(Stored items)
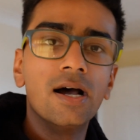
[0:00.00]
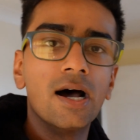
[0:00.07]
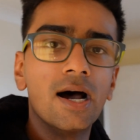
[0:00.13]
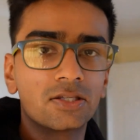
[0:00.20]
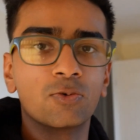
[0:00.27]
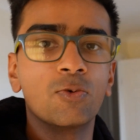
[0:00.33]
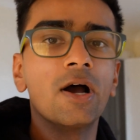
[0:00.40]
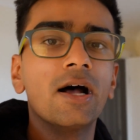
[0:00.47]

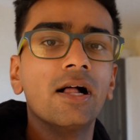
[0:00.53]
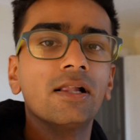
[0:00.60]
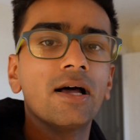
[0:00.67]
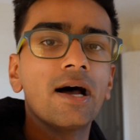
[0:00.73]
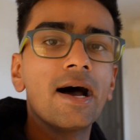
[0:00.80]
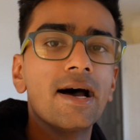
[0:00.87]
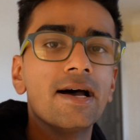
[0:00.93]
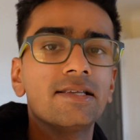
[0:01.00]
as well
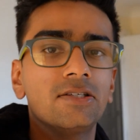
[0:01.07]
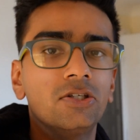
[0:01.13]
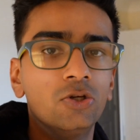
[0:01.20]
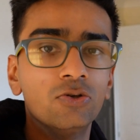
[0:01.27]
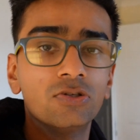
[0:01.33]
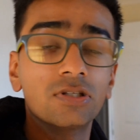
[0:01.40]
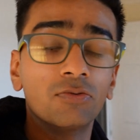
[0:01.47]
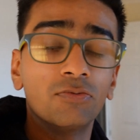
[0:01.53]
as
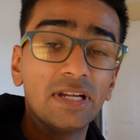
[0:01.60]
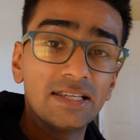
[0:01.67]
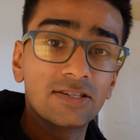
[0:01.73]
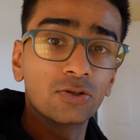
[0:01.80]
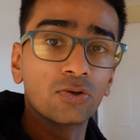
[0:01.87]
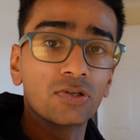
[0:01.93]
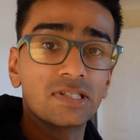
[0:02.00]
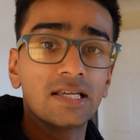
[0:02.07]
use the
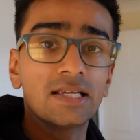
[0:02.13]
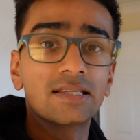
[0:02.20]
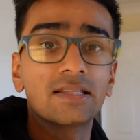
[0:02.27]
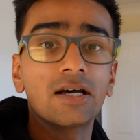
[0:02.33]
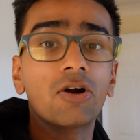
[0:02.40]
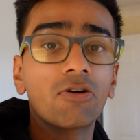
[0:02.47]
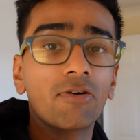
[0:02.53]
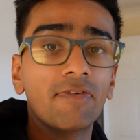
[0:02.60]
resources
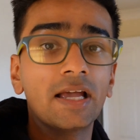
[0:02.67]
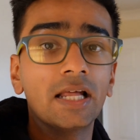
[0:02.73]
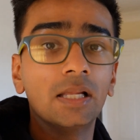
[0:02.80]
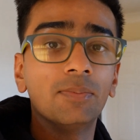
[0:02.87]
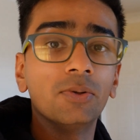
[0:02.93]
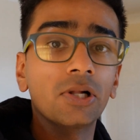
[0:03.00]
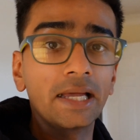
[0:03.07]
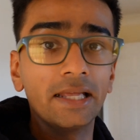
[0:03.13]
that are
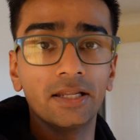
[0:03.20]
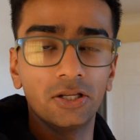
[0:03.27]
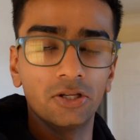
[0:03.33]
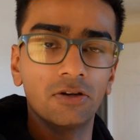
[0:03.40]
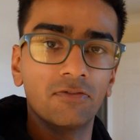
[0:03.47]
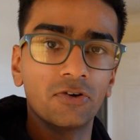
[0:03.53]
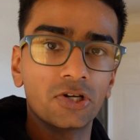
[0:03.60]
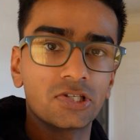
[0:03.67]
available in the
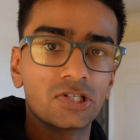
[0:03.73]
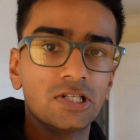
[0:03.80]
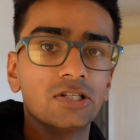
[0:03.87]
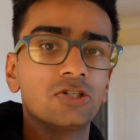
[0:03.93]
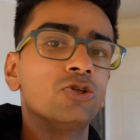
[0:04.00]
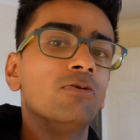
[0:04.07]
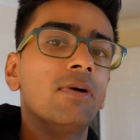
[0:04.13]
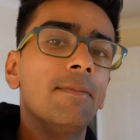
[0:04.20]

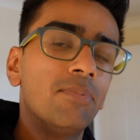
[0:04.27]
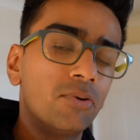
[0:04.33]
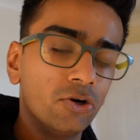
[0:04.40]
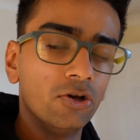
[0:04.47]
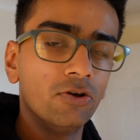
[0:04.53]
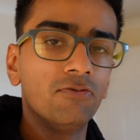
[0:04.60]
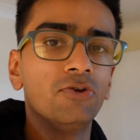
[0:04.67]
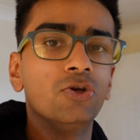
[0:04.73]
universities to
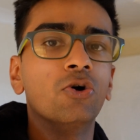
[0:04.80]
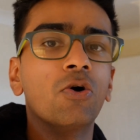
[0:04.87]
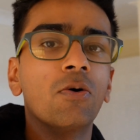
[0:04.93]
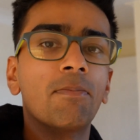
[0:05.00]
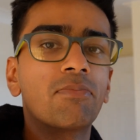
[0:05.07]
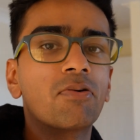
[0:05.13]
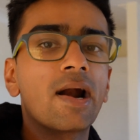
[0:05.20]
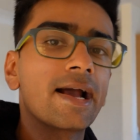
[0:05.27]
improve your
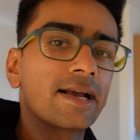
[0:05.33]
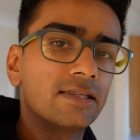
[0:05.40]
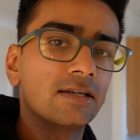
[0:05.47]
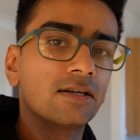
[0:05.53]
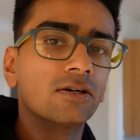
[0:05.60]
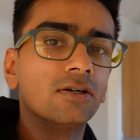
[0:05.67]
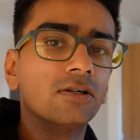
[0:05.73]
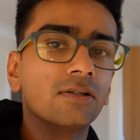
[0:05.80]

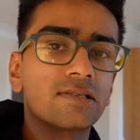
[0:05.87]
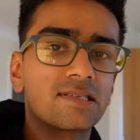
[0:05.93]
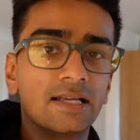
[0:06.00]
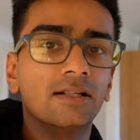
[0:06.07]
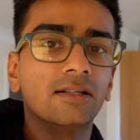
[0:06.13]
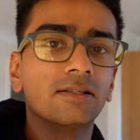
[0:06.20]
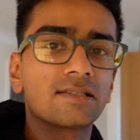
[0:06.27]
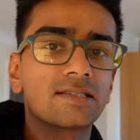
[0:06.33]
practical
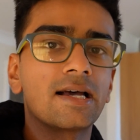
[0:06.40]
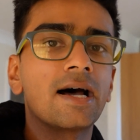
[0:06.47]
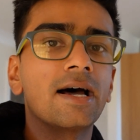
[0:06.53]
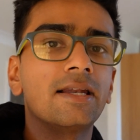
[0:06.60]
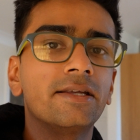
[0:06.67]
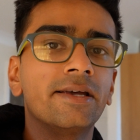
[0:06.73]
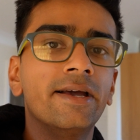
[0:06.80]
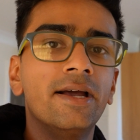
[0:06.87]
skills
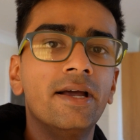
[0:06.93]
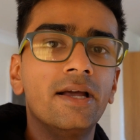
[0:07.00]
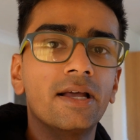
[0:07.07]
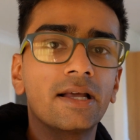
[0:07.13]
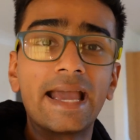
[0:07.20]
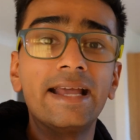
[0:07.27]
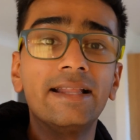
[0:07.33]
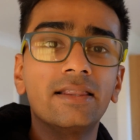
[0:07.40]
and
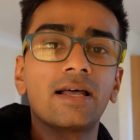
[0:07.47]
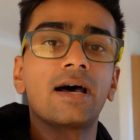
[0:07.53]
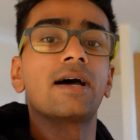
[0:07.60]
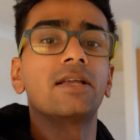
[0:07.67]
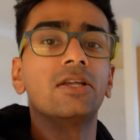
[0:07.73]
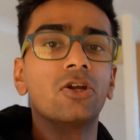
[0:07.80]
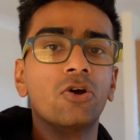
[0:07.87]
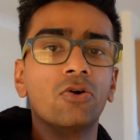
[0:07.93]
gain
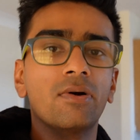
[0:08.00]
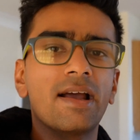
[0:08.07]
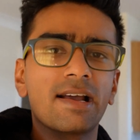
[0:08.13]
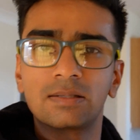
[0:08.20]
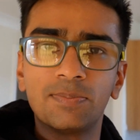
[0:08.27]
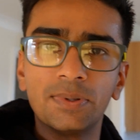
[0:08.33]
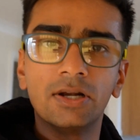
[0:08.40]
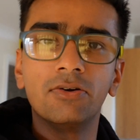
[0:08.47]
that, you know,
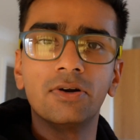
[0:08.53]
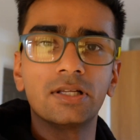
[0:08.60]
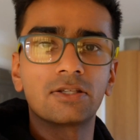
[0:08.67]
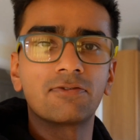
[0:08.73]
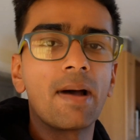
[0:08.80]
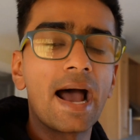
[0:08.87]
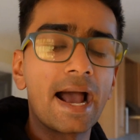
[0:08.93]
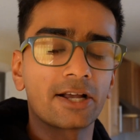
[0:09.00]
experience
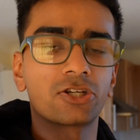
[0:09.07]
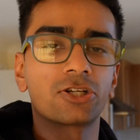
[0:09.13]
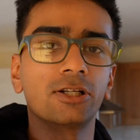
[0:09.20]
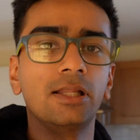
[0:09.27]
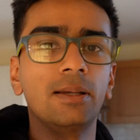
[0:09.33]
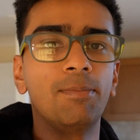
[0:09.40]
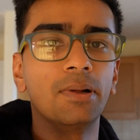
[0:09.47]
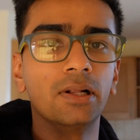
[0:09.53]
from
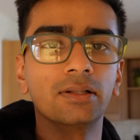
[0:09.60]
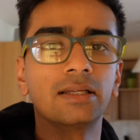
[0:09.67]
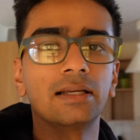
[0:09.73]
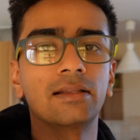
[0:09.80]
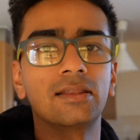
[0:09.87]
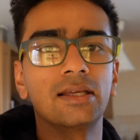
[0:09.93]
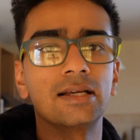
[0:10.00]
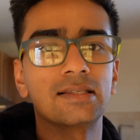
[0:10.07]
actually
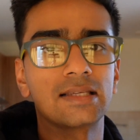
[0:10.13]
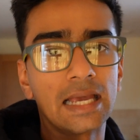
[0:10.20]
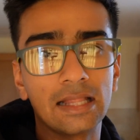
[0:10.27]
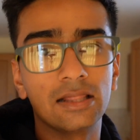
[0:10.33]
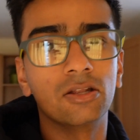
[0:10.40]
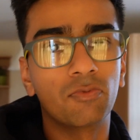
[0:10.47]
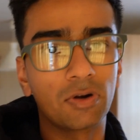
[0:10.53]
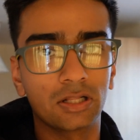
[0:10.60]
building things
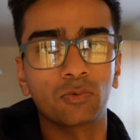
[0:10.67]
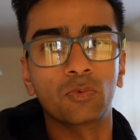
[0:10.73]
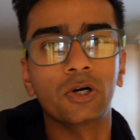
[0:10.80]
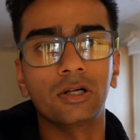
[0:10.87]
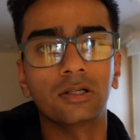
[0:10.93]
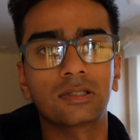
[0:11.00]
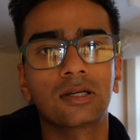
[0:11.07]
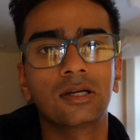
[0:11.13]
in the real
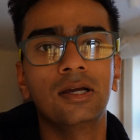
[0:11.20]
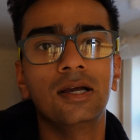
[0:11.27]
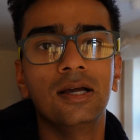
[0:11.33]
world.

# [Requirement]
Give the preceding data back exactly, minus every picture.

# [Exercise result]
[0:00.00]
[0:00.07]
[0:00.13]
[0:00.20]
[0:00.27]
[0:00.33]
[0:00.40]
[0:00.47]

[0:00.53]
[0:00.60]
[0:00.67]
[0:00.73]
[0:00.80]
[0:00.87]
[0:00.93]
[0:01.00]
as well
[0:01.07]
[0:01.13]
[0:01.20]
[0:01.27]
[0:01.33]
[0:01.40]
[0:01.47]
[0:01.53]
as
[0:01.60]
[0:01.67]
[0:01.73]
[0:01.80]
[0:01.87]
[0:01.93]
[0:02.00]
[0:02.07]
use the
[0:02.13]
[0:02.20]
[0:02.27]
[0:02.33]
[0:02.40]
[0:02.47]
[0:02.53]
[0:02.60]
resources
[0:02.67]
[0:02.73]
[0:02.80]
[0:02.87]
[0:02.93]
[0:03.00]
[0:03.07]
[0:03.13]
that are
[0:03.20]
[0:03.27]
[0:03.33]
[0:03.40]
[0:03.47]
[0:03.53]
[0:03.60]
[0:03.67]
available in the
[0:03.73]
[0:03.80]
[0:03.87]
[0:03.93]
[0:04.00]
[0:04.07]
[0:04.13]
[0:04.20]

[0:04.27]
[0:04.33]
[0:04.40]
[0:04.47]
[0:04.53]
[0:04.60]
[0:04.67]
[0:04.73]
universities to
[0:04.80]
[0:04.87]
[0:04.93]
[0:05.00]
[0:05.07]
[0:05.13]
[0:05.20]
[0:05.27]
improve your
[0:05.33]
[0:05.40]
[0:05.47]
[0:05.53]
[0:05.60]
[0:05.67]
[0:05.73]
[0:05.80]

[0:05.87]
[0:05.93]
[0:06.00]
[0:06.07]
[0:06.13]
[0:06.20]
[0:06.27]
[0:06.33]
practical
[0:06.40]
[0:06.47]
[0:06.53]
[0:06.60]
[0:06.67]
[0:06.73]
[0:06.80]
[0:06.87]
skills
[0:06.93]
[0:07.00]
[0:07.07]
[0:07.13]
[0:07.20]
[0:07.27]
[0:07.33]
[0:07.40]
and
[0:07.47]
[0:07.53]
[0:07.60]
[0:07.67]
[0:07.73]
[0:07.80]
[0:07.87]
[0:07.93]
gain
[0:08.00]
[0:08.07]
[0:08.13]
[0:08.20]
[0:08.27]
[0:08.33]
[0:08.40]
[0:08.47]
that, you know,
[0:08.53]
[0:08.60]
[0:08.67]
[0:08.73]
[0:08.80]
[0:08.87]
[0:08.93]
[0:09.00]
experience
[0:09.07]
[0:09.13]
[0:09.20]
[0:09.27]
[0:09.33]
[0:09.40]
[0:09.47]
[0:09.53]
from
[0:09.60]
[0:09.67]
[0:09.73]
[0:09.80]
[0:09.87]
[0:09.93]
[0:10.00]
[0:10.07]
actually
[0:10.13]
[0:10.20]
[0:10.27]
[0:10.33]
[0:10.40]
[0:10.47]
[0:10.53]
[0:10.60]
building things
[0:10.67]
[0:10.73]
[0:10.80]
[0:10.87]
[0:10.93]
[0:11.00]
[0:11.07]
[0:11.13]
in the real
[0:11.20]
[0:11.27]
[0:11.33]
world.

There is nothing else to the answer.